* WHAT THIS TASK INVOLVES *
Please transcribe the listing below in full and word for word, without its pictures.

* RECORD EXTRACTS *
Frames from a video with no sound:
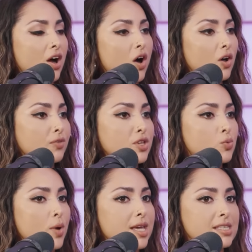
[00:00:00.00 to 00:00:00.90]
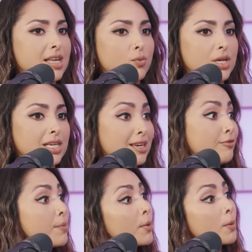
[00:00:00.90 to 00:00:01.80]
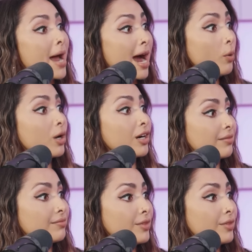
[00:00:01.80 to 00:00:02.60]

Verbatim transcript: all of these ways that we give up our power,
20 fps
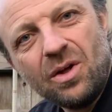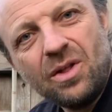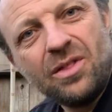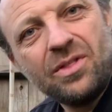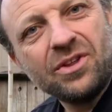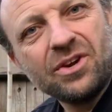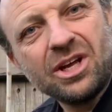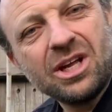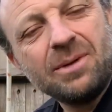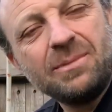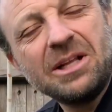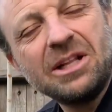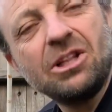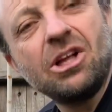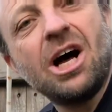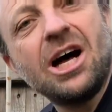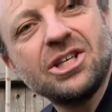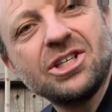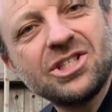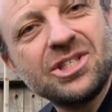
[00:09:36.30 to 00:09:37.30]
they're gonna be
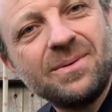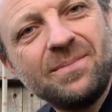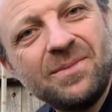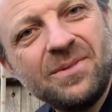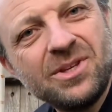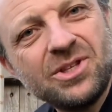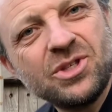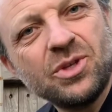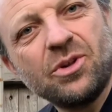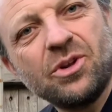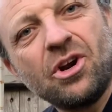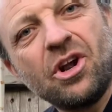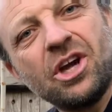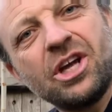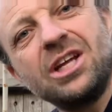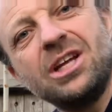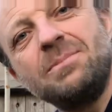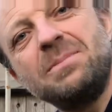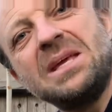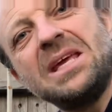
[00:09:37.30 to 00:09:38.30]
lost. So they're not
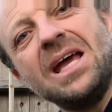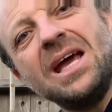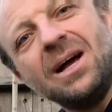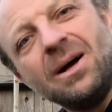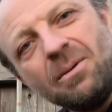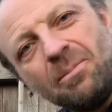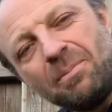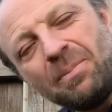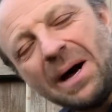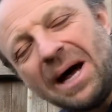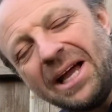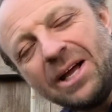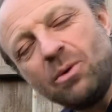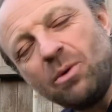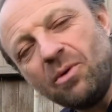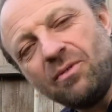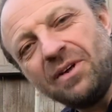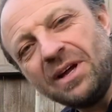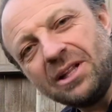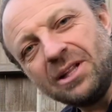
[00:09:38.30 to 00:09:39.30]
gonna be
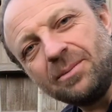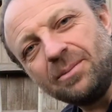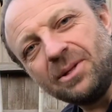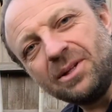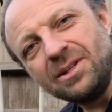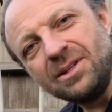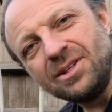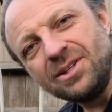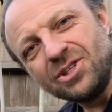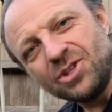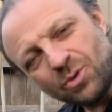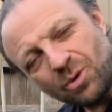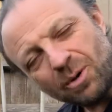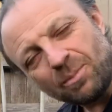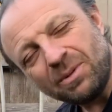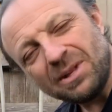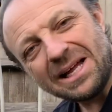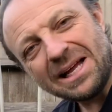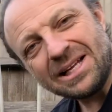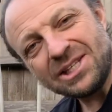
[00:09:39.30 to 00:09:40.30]
bioavailable to our
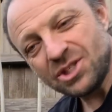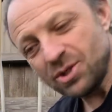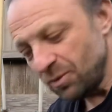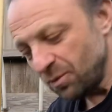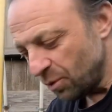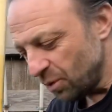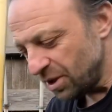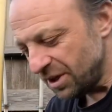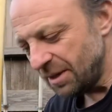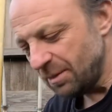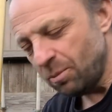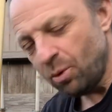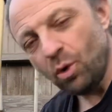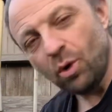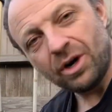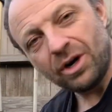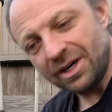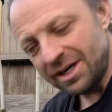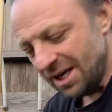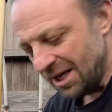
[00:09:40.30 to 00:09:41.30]
plants. So really
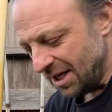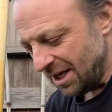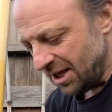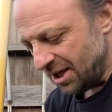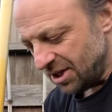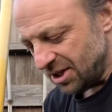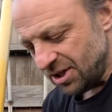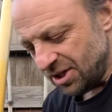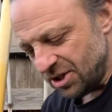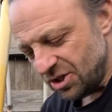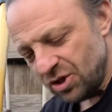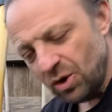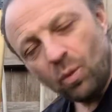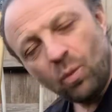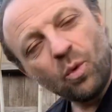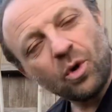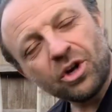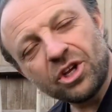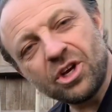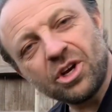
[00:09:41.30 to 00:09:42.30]
important, don't
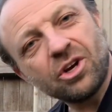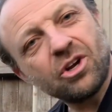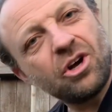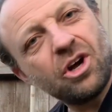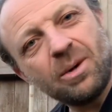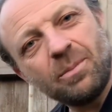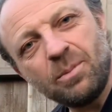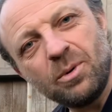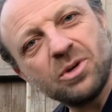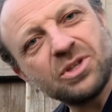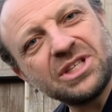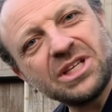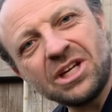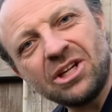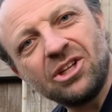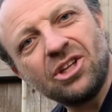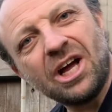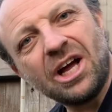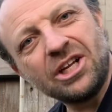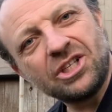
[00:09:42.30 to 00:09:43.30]
work your compost in
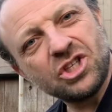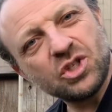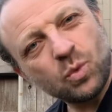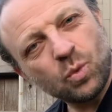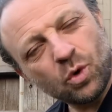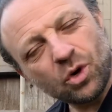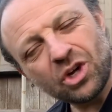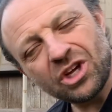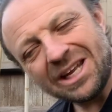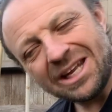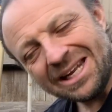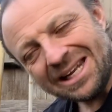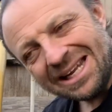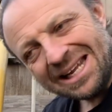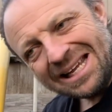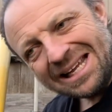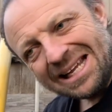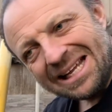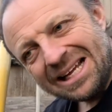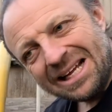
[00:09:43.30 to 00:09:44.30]
a lot. Just work it in
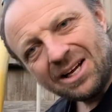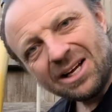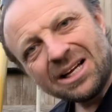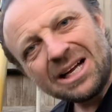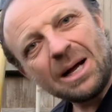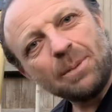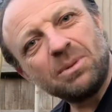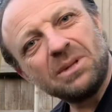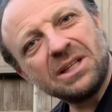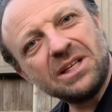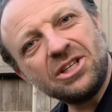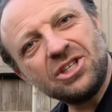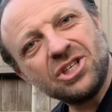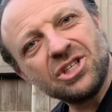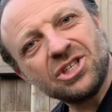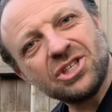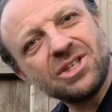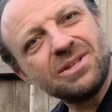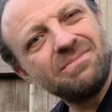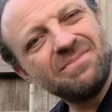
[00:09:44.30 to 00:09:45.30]
a couple
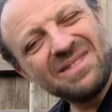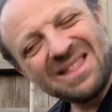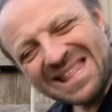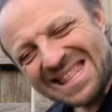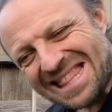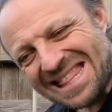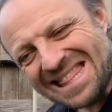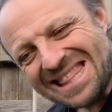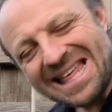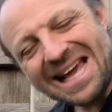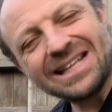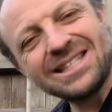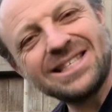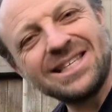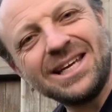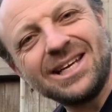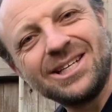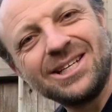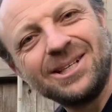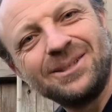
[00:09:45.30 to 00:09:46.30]
inches. That's
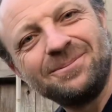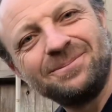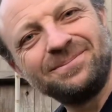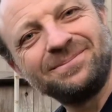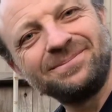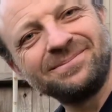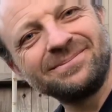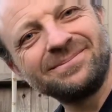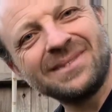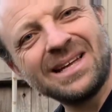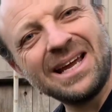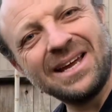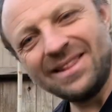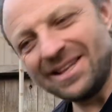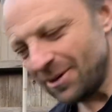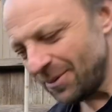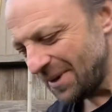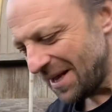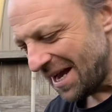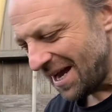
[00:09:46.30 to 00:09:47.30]
it. And
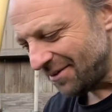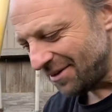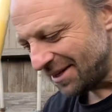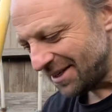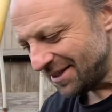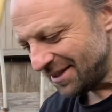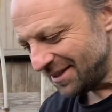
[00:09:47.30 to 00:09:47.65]
there we have it.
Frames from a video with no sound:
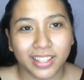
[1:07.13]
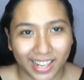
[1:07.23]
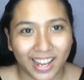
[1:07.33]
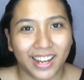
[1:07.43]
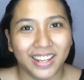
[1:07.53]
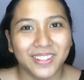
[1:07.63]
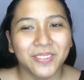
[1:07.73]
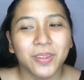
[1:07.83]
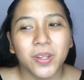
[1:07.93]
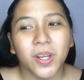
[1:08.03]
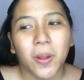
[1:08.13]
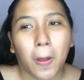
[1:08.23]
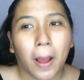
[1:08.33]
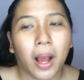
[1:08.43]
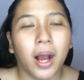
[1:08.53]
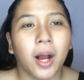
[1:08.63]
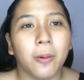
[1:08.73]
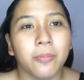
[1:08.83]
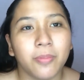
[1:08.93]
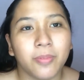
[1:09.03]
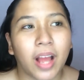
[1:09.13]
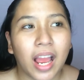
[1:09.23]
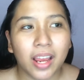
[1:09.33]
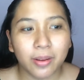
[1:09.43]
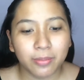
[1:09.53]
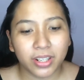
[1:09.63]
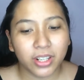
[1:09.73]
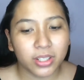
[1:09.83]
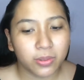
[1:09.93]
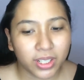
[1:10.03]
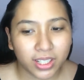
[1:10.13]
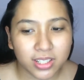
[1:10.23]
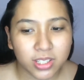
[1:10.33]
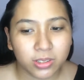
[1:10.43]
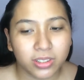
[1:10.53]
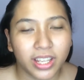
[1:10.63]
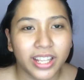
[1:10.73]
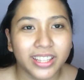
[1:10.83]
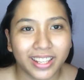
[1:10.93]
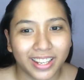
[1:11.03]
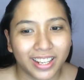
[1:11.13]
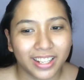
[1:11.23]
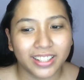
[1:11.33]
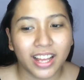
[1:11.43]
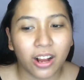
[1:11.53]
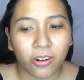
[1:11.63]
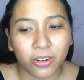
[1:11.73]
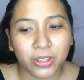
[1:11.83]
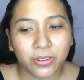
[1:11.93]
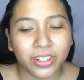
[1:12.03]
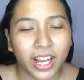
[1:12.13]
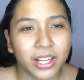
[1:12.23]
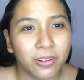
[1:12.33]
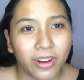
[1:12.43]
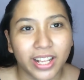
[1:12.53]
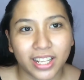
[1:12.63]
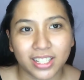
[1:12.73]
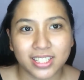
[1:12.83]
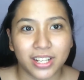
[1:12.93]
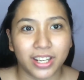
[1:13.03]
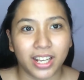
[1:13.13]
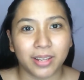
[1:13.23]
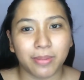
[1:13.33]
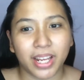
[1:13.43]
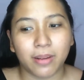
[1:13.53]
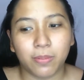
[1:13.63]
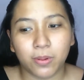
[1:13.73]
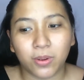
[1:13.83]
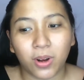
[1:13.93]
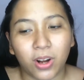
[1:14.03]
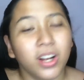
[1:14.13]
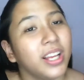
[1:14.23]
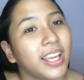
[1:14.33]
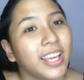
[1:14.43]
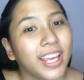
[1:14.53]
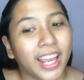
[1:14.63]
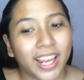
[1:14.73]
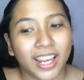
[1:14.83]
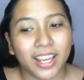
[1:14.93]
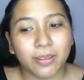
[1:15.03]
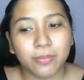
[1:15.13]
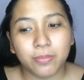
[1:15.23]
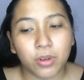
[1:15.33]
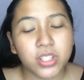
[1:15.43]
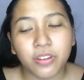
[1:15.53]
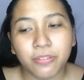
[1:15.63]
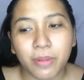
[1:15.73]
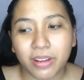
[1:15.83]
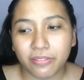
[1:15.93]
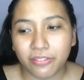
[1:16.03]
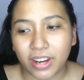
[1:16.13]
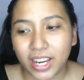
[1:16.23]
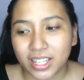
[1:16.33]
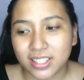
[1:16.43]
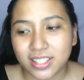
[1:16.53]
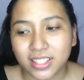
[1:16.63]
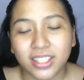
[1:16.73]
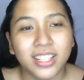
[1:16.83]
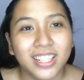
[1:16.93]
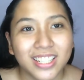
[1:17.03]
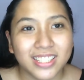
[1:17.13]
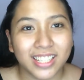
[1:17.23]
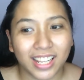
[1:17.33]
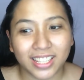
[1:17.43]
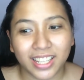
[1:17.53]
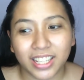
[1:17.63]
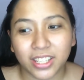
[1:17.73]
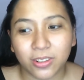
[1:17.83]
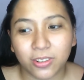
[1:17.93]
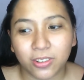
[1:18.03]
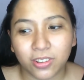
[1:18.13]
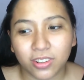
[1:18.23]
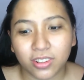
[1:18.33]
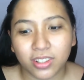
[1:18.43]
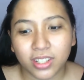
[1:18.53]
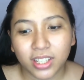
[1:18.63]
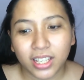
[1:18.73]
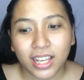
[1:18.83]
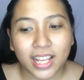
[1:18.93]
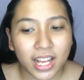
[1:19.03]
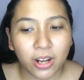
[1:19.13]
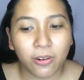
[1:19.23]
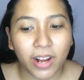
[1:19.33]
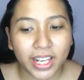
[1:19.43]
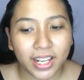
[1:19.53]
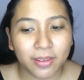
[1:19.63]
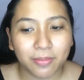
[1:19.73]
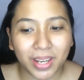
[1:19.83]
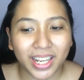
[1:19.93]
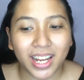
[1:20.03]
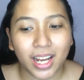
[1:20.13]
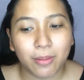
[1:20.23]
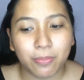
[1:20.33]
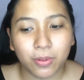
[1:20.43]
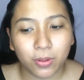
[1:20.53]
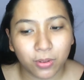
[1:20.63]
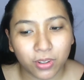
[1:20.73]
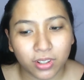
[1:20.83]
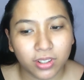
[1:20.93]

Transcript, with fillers: Yeah. Um, I'm a graduating student and ako yung gagawa ng sariling makeup look ko. And most of my friends, sila din yung gagawa ng makeup look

* OUTPUT FOR THIS TASK *
Frames from a video with no sound:
[00:00:00.00 to 00:00:00.90]
[00:00:00.90 to 00:00:01.80]
[00:00:01.80 to 00:00:02.60]

Verbatim transcript: all of these ways that we give up our power,
20 fps
[00:09:36.30 to 00:09:37.30]
they're gonna be
[00:09:37.30 to 00:09:38.30]
lost. So they're not
[00:09:38.30 to 00:09:39.30]
gonna be
[00:09:39.30 to 00:09:40.30]
bioavailable to our
[00:09:40.30 to 00:09:41.30]
plants. So really
[00:09:41.30 to 00:09:42.30]
important, don't
[00:09:42.30 to 00:09:43.30]
work your compost in
[00:09:43.30 to 00:09:44.30]
a lot. Just work it in
[00:09:44.30 to 00:09:45.30]
a couple
[00:09:45.30 to 00:09:46.30]
inches. That's
[00:09:46.30 to 00:09:47.30]
it. And
[00:09:47.30 to 00:09:47.65]
there we have it.
Frames from a video with no sound:
[1:07.13]
[1:07.23]
[1:07.33]
[1:07.43]
[1:07.53]
[1:07.63]
[1:07.73]
[1:07.83]
[1:07.93]
[1:08.03]
[1:08.13]
[1:08.23]
[1:08.33]
[1:08.43]
[1:08.53]
[1:08.63]
[1:08.73]
[1:08.83]
[1:08.93]
[1:09.03]
[1:09.13]
[1:09.23]
[1:09.33]
[1:09.43]
[1:09.53]
[1:09.63]
[1:09.73]
[1:09.83]
[1:09.93]
[1:10.03]
[1:10.13]
[1:10.23]
[1:10.33]
[1:10.43]
[1:10.53]
[1:10.63]
[1:10.73]
[1:10.83]
[1:10.93]
[1:11.03]
[1:11.13]
[1:11.23]
[1:11.33]
[1:11.43]
[1:11.53]
[1:11.63]
[1:11.73]
[1:11.83]
[1:11.93]
[1:12.03]
[1:12.13]
[1:12.23]
[1:12.33]
[1:12.43]
[1:12.53]
[1:12.63]
[1:12.73]
[1:12.83]
[1:12.93]
[1:13.03]
[1:13.13]
[1:13.23]
[1:13.33]
[1:13.43]
[1:13.53]
[1:13.63]
[1:13.73]
[1:13.83]
[1:13.93]
[1:14.03]
[1:14.13]
[1:14.23]
[1:14.33]
[1:14.43]
[1:14.53]
[1:14.63]
[1:14.73]
[1:14.83]
[1:14.93]
[1:15.03]
[1:15.13]
[1:15.23]
[1:15.33]
[1:15.43]
[1:15.53]
[1:15.63]
[1:15.73]
[1:15.83]
[1:15.93]
[1:16.03]
[1:16.13]
[1:16.23]
[1:16.33]
[1:16.43]
[1:16.53]
[1:16.63]
[1:16.73]
[1:16.83]
[1:16.93]
[1:17.03]
[1:17.13]
[1:17.23]
[1:17.33]
[1:17.43]
[1:17.53]
[1:17.63]
[1:17.73]
[1:17.83]
[1:17.93]
[1:18.03]
[1:18.13]
[1:18.23]
[1:18.33]
[1:18.43]
[1:18.53]
[1:18.63]
[1:18.73]
[1:18.83]
[1:18.93]
[1:19.03]
[1:19.13]
[1:19.23]
[1:19.33]
[1:19.43]
[1:19.53]
[1:19.63]
[1:19.73]
[1:19.83]
[1:19.93]
[1:20.03]
[1:20.13]
[1:20.23]
[1:20.33]
[1:20.43]
[1:20.53]
[1:20.63]
[1:20.73]
[1:20.83]
[1:20.93]

Transcript, with fillers: Yeah. Um, I'm a graduating student and ako yung gagawa ng sariling makeup look ko. And most of my friends, sila din yung gagawa ng makeup look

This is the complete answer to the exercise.